И многие пожалели Коноплева. Как бы ему не досталось от сердитого быка!
— Небось не достанется, братцы… Я умирю его! — проговорил вдруг своим спокойным и приветным голосом Коноплев, пробираясь через толпу с другой стороны бака.
Там он только что навестил других двух быков, привязанных отдельно от беспокойного. Они тоже мычали, видимо, еще не освоившись с новым положением, но в их мычании слышались покорные, грустные звуки, похожие на жалобу.
Коноплев гладил их морды, чесал им спины, что-то говорил им тихим, ласковым голосом, указал на корм и скоро их успокоил.
— Он, братцы, сердится, что его с родной стороны взяли, — продолжал Коноплев, проталкиваясь вперед, — тоску свою, значит, по своему месту сердцем оказывает. А бояться его нечего, быка-то. Он — добрая животная, и если ты с им лаской, не забидит…
С этими словами он ровною, спокойною походкой, слегка переваливаясь и не ускоряя шага, направился к бунтующему быку.
Матросы так и ахнули. Все думали, что Коноплеву будет беда. Никто не ожидал, что такой трусливый по флотской части матрос решится идти к бешеному зверю.
Боцман Якубенков испуганно крикнул:
— Назад! На рога, что ли, хочешь, дурья твоя башка!
Но Коноплев уже вступил на широкую деревянную настилку, на которой головой к нему стоял зверь, готовый, по-видимому, принять на рога непрошеного гостя.

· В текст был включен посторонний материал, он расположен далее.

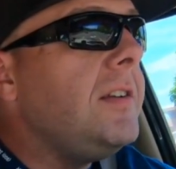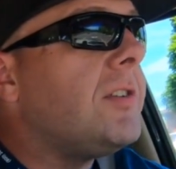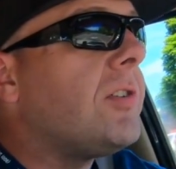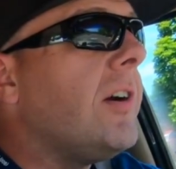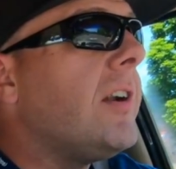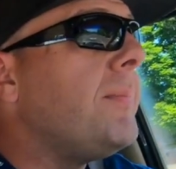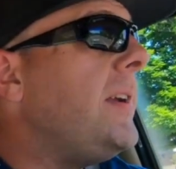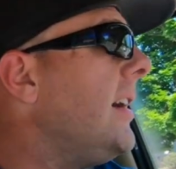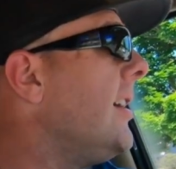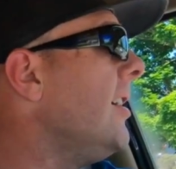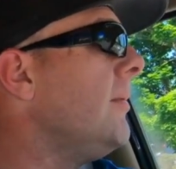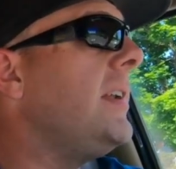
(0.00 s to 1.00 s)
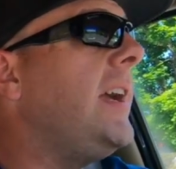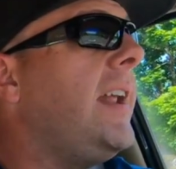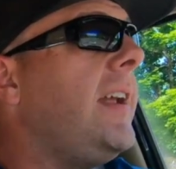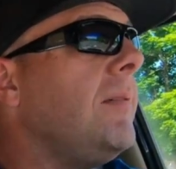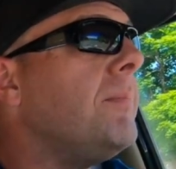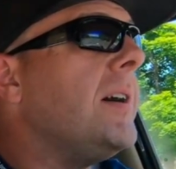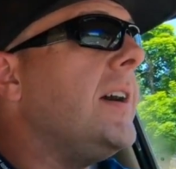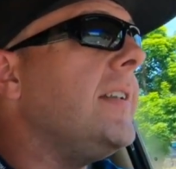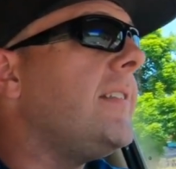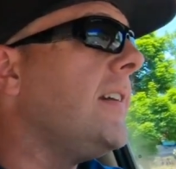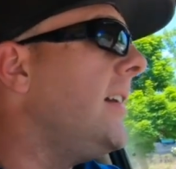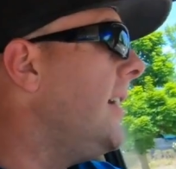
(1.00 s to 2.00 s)
you try to be accommodating,
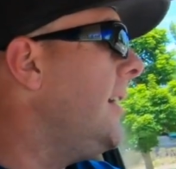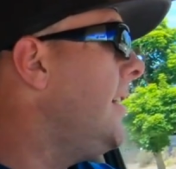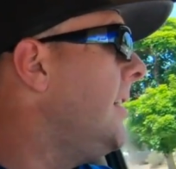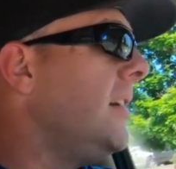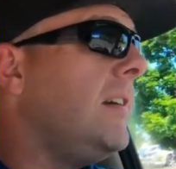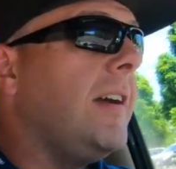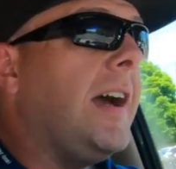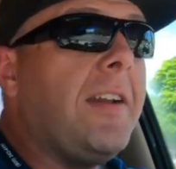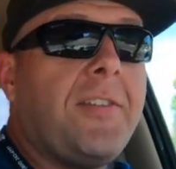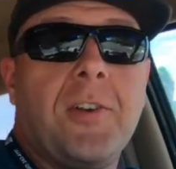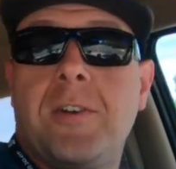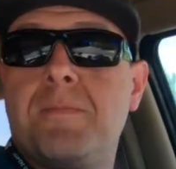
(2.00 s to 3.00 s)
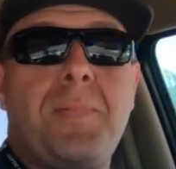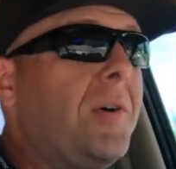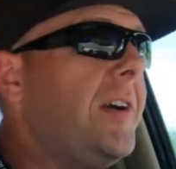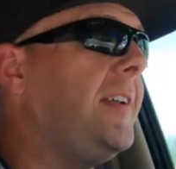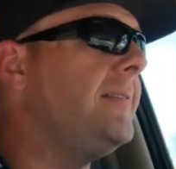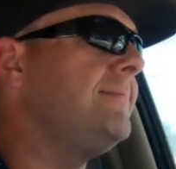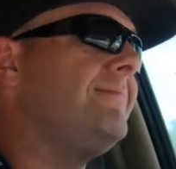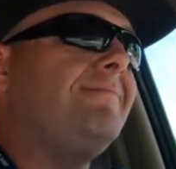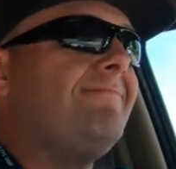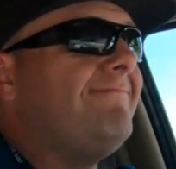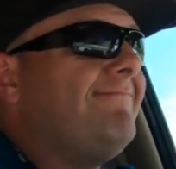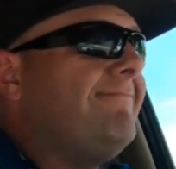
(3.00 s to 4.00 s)
but uh, at a certain point,
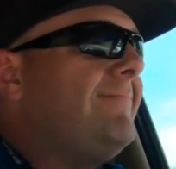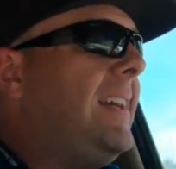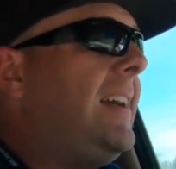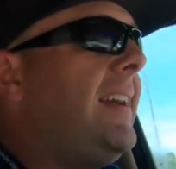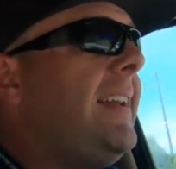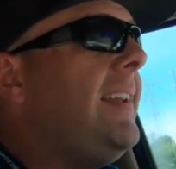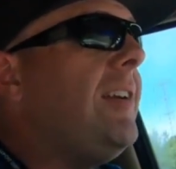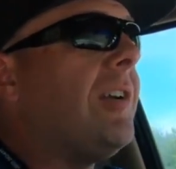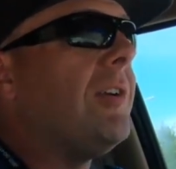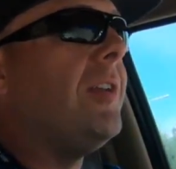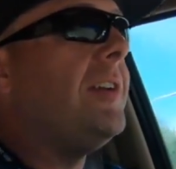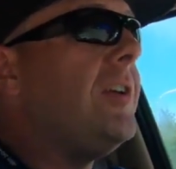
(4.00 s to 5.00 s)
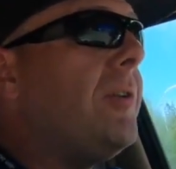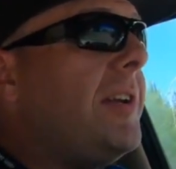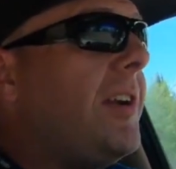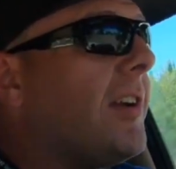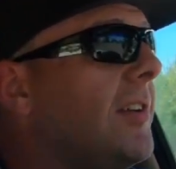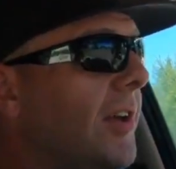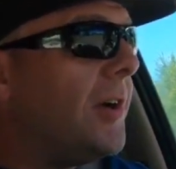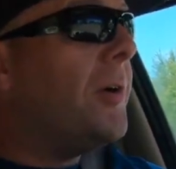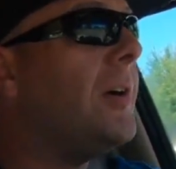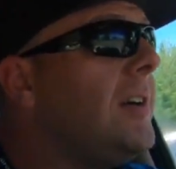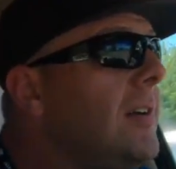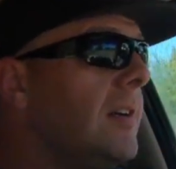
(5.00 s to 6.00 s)
you can only do what you can do.
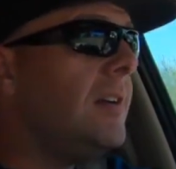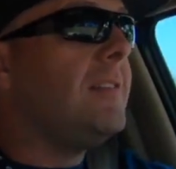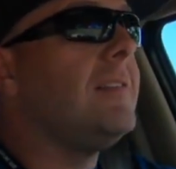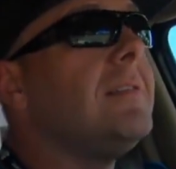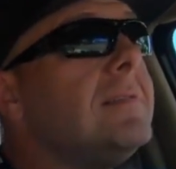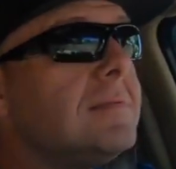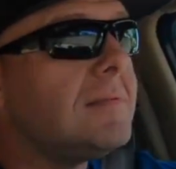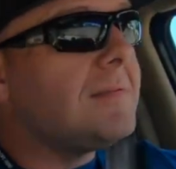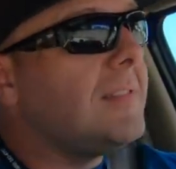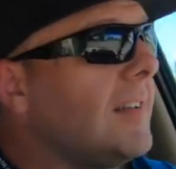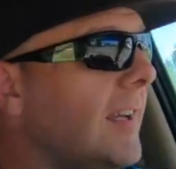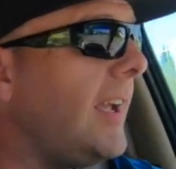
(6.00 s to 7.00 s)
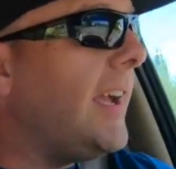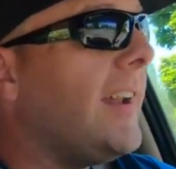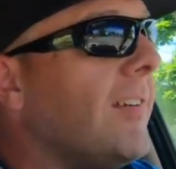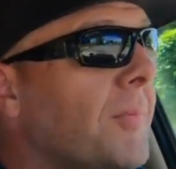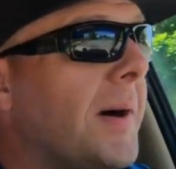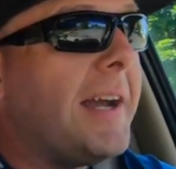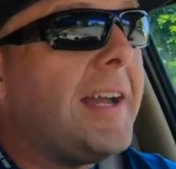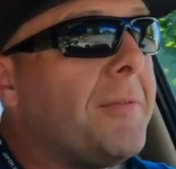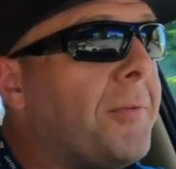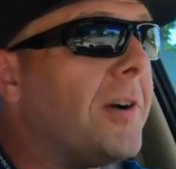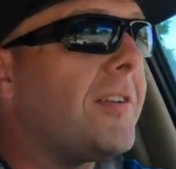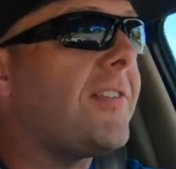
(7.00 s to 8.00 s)
And if my
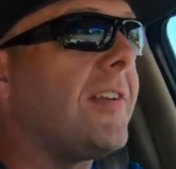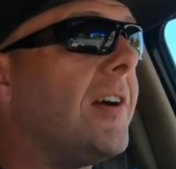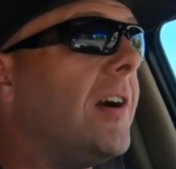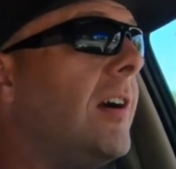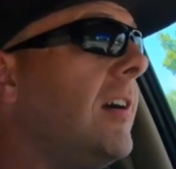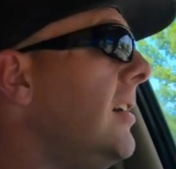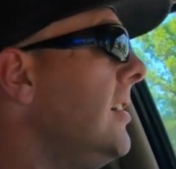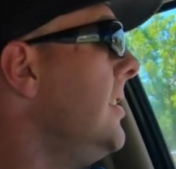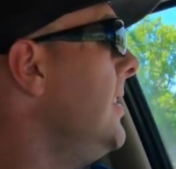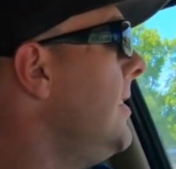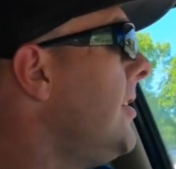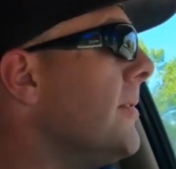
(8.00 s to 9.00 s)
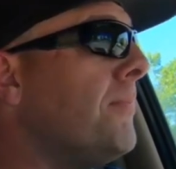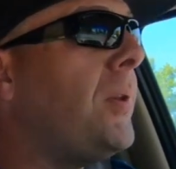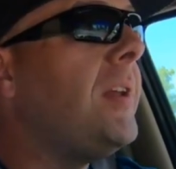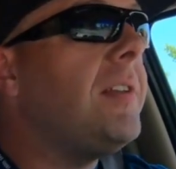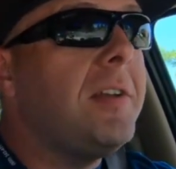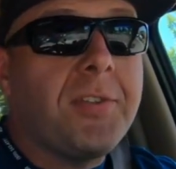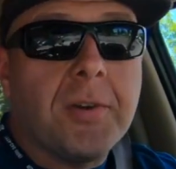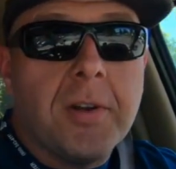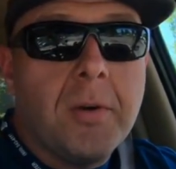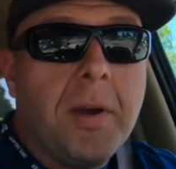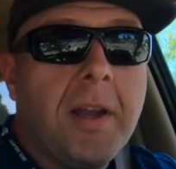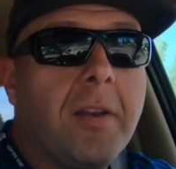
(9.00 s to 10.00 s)
efforts are completely
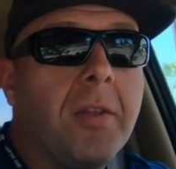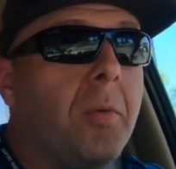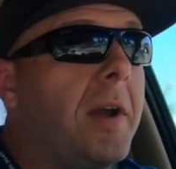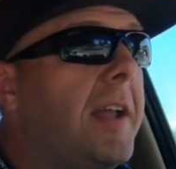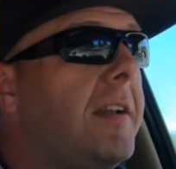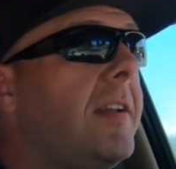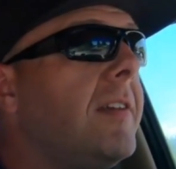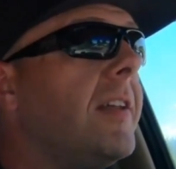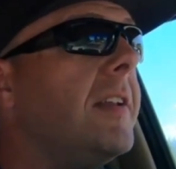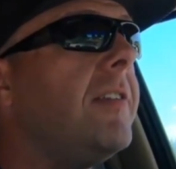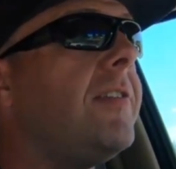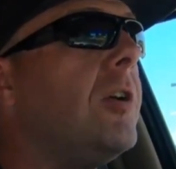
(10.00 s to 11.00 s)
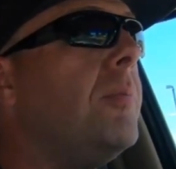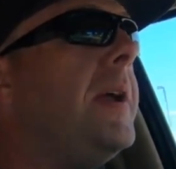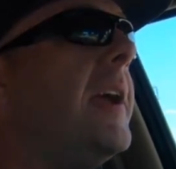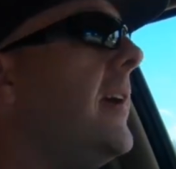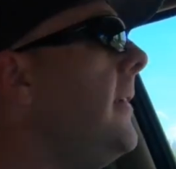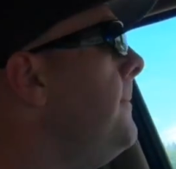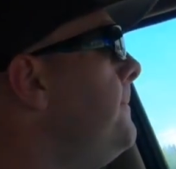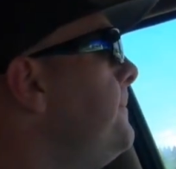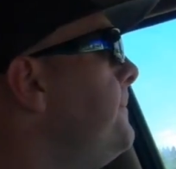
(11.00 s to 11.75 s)
thrown away to the wind, then so be it.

Глядя прямо быку в глаза, Коноплев подошел к нему и фамильярно стал трепать его по морде и тихо и ласково говорил, точно перед ним был человек:
— А ты, голубчик, не бунтуй. Не бунтуй, братец ты мой. Нехорошо… Всякому своя доля… Ничего не поделаешь… Всё, братец ты мой, от господа бога… И человеку, и зверю…
Видимо озадаченный, бык мгновенно притих, точно загипнотизированный. Склонив голову, он позволил себя ласкать, словно бы в этой ласке и в этом доброжелательном голосе вспоминал что-то обычное, знакомое.

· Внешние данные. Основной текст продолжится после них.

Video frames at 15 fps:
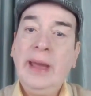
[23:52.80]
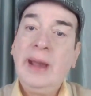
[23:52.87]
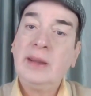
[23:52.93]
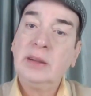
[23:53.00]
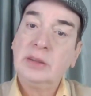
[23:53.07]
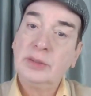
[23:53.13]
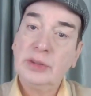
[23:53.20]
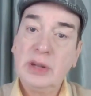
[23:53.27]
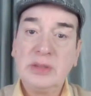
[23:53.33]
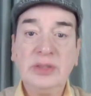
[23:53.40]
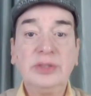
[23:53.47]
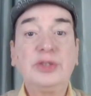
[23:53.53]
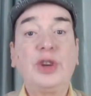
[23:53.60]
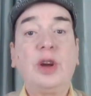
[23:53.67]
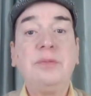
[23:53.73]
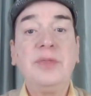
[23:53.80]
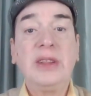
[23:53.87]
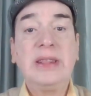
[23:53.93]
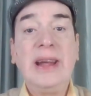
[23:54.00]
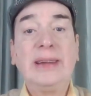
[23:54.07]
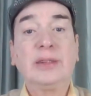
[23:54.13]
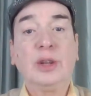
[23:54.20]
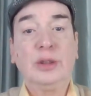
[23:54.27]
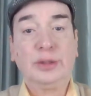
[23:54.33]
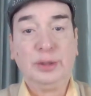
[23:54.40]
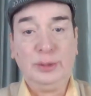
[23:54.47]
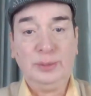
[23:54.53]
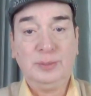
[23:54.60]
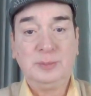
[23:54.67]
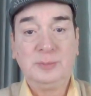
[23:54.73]
And it doesn't stop with that
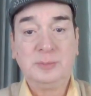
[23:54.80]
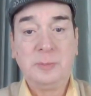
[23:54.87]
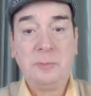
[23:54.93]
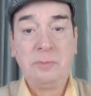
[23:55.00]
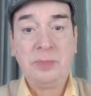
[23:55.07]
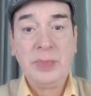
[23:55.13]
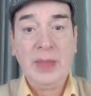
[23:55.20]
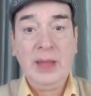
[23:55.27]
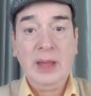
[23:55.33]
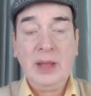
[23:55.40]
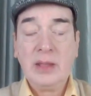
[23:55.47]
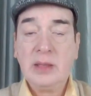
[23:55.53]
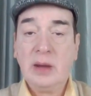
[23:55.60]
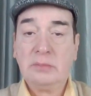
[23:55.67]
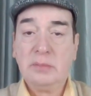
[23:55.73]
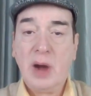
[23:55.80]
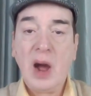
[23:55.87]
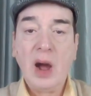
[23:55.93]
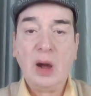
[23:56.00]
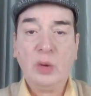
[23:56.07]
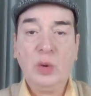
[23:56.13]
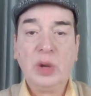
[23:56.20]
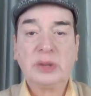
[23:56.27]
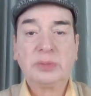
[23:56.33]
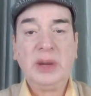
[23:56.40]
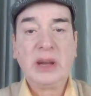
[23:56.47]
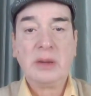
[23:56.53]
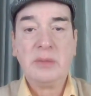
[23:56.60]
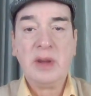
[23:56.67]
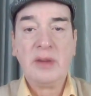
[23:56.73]
also. The ma who has
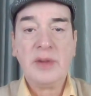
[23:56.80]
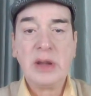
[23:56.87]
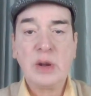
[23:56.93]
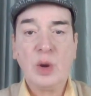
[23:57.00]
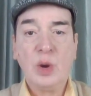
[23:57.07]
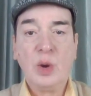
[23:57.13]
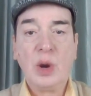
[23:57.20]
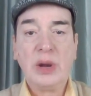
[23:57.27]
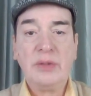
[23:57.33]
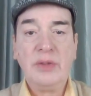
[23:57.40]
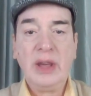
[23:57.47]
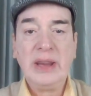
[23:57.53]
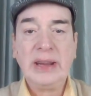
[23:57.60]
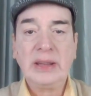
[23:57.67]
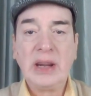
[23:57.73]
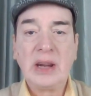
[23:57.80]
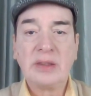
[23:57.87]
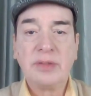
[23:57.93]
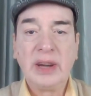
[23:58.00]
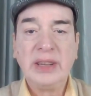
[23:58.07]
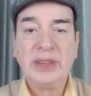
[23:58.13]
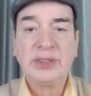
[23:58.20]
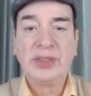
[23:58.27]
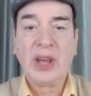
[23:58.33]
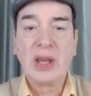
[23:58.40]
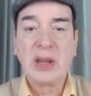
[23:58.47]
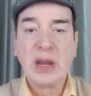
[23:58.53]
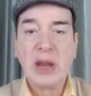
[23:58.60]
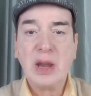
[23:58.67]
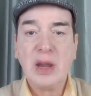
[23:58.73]
become a widow and wearing that white
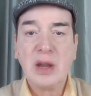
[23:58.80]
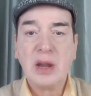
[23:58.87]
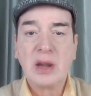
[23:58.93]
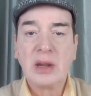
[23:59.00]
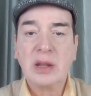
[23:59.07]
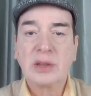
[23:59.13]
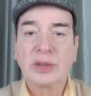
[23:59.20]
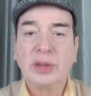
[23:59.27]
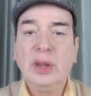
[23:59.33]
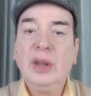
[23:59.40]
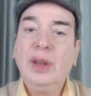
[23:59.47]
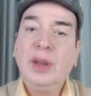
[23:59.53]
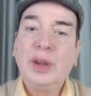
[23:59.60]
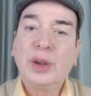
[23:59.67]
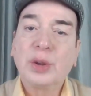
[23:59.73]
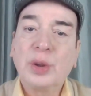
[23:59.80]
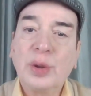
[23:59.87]
sari and is, you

И Коноплев, продолжая говорить все те же слова, чесал быка за ухом, под горлом, и бык не противился и только мордой обнюхивал Коноплева, как будто решил ближе с ним познакомиться.

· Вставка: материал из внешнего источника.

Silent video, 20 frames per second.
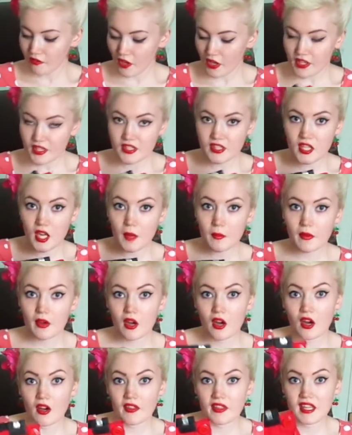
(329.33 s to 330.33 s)
first up
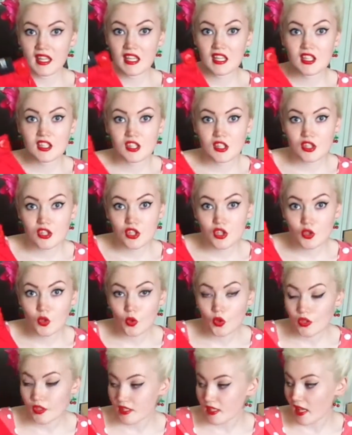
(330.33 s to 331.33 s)
are these
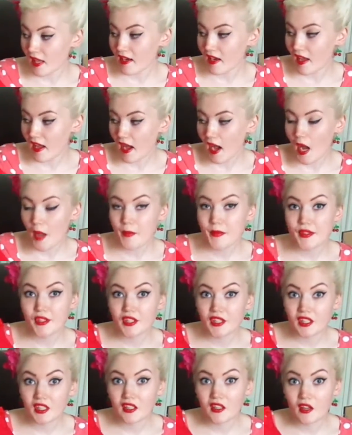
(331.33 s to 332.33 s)
shorts, and I
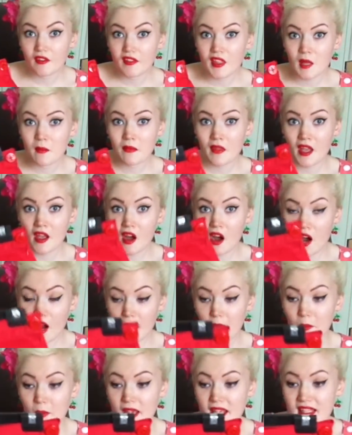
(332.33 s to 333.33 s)
absolutely love them. They're
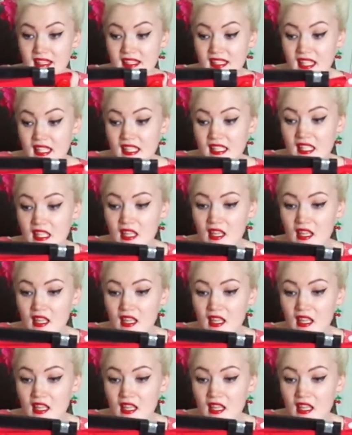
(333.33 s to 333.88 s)
high-waisted.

Тогда Коноплев захватил пук свежей травы, лежавшей в углу, вблизи сена, на настилке, и поднес ее быку.
Сперва бык нерешительно покосился на траву, жадно раздувая ноздри. Но затем осторожно взял ее, касаясь шершавым языком руки Коноплева, и медленно стал жевать, подсапывая носом.
— Небось скусная родимая травка! Ешь на здоровье. Тут и еще она есть… и сенца есть… Кантуй на здоровье. Ужо напою тебя, а завтра свежего корма принесу… А пока что прощай… Так-то оно лучше, ежели не бунтовать… Ничего не поделаешь!
И, потрепав на прощание начинающего успокоиваться быка, Коноплев отошел от него и, обратившись к изумленной толпе матросов, проговорил:
— А вы, братцы, не мешайте ему, не стойте у его на глазах… дайте ему вовсе в понятие войти… Тоже зверь, а небось понимает, ежели над им смеются…
И матросы послушно разошлись, вполне доверяя словам Коноплева.